Self-inflicted blindness has been reported in the literature as most commonly stemming from a patient’s psychiatric instability, a deliberately injurious habit, or combination of both [1, 35, 8]. Individuals with obsessive-compulsive disorder, schizophrenia, bipolar disease, and Münchausen’s disease have all been described in the literature as having habits which lead to self-inflicted blindness [1, 35, 8]. For instance, patients experienced blindness after inserting objects deep within their orbits, sustaining gunshot wounds to the temple, or repetitively subluxing the eye in an effort to get the attention of their parents [25]. Only one of the cases of self-inflicted blindness present in the literature described an underlying nonpsychiatric medical condition as being responsible for the repetitive rubbing and itching [6, 7]. In our case, the patient vehemently denied past psychiatric history or even a history of anxiety. Furthermore, our patient’s presentation marks the first reported case of optic nerve damage secondary repeated trauma (stretching/pressure). Of the cases in the literature, the only other one describing a purely medical cause of the self-inflicted damage was one in which a patient with normal tension glaucoma caused damage to his optic nerve following weeks of recurrent eye rubbing [6, 7].
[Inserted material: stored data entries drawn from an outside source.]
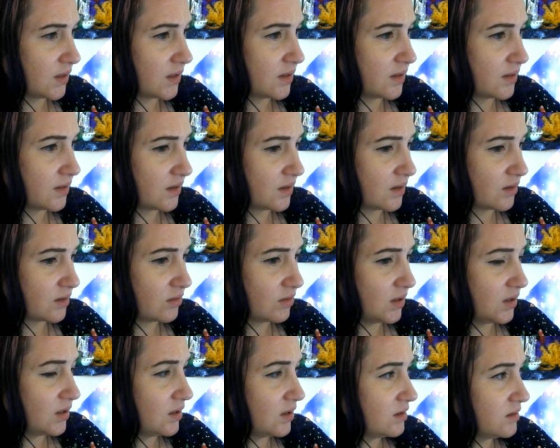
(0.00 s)
regular
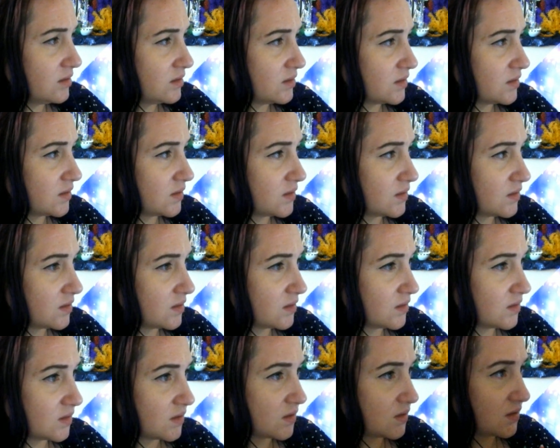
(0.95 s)
ingredients,
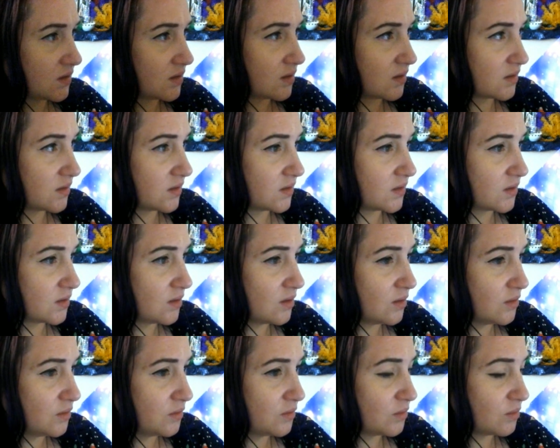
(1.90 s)
just to start
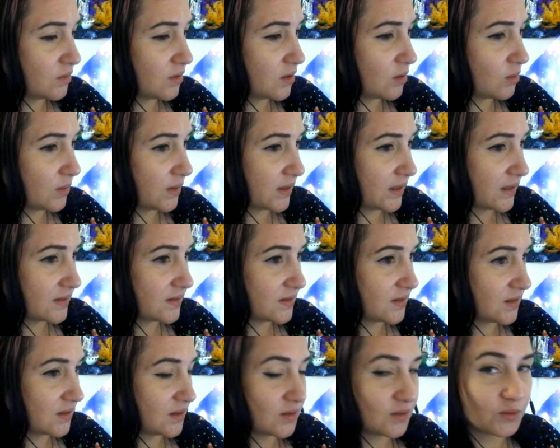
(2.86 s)
us off while we're
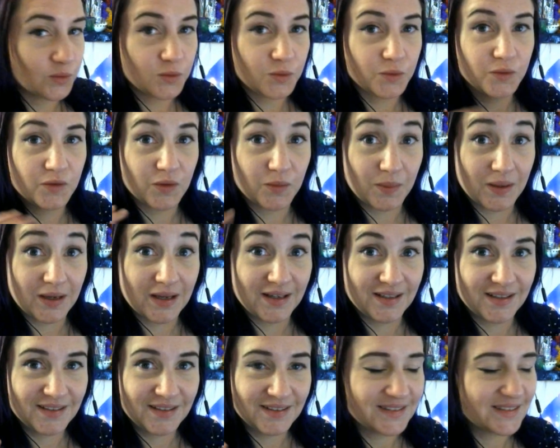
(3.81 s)
getting all the
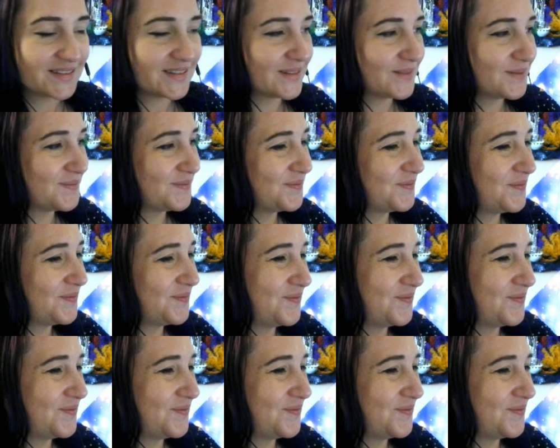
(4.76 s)
pennies.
Diagnosing a patient suspected of self-inflicted optic nerve damage requires extensive ocular, neurologic, and systemic evaluation that should include cerebral and orbital magnetic resonance imaging studies to monitor the severity of optic nerve atrophy [2]. Our ability to conduct such studies was limited in our patient considering the remote location of the village hospital in which the case was seen. Notwithstanding, ophthalmoscopic examination revealed signs of optic nerve atrophy.

In patients suspected of self-inflicted blindness, thorough psychiatric evaluation may be warranted given the association reported in the literature between social and behavior problems and such deleterious outcomes [15]. Ruling out mental health disorders may assist in minimizing future injurious habits [2, 8]. This is critical since diagnosing psychiatric disorders can be difficult to make in an ophthalmology department [68]. Notwithstanding, while seeking to treat underlying symptoms, the ophthalmologist and ancillary staff are encouraged to remain sympathetic and supportive toward patients deemed self-destructive [1, 68]. Ensuring long-term psychiatric follow-up may be beneficial in improving future prognosis as well as minimizing future recurrence of symptoms [1, 3, 8, 9]. In patients like the one described in this case who have no underlying psychiatric instability, thorough history and complete ophthalmologic examination are recommended to steer the diagnosis in an appropriate direction.

Conflict of Interests

The authors declare that there is no conflict of interests regarding the publication of this paper.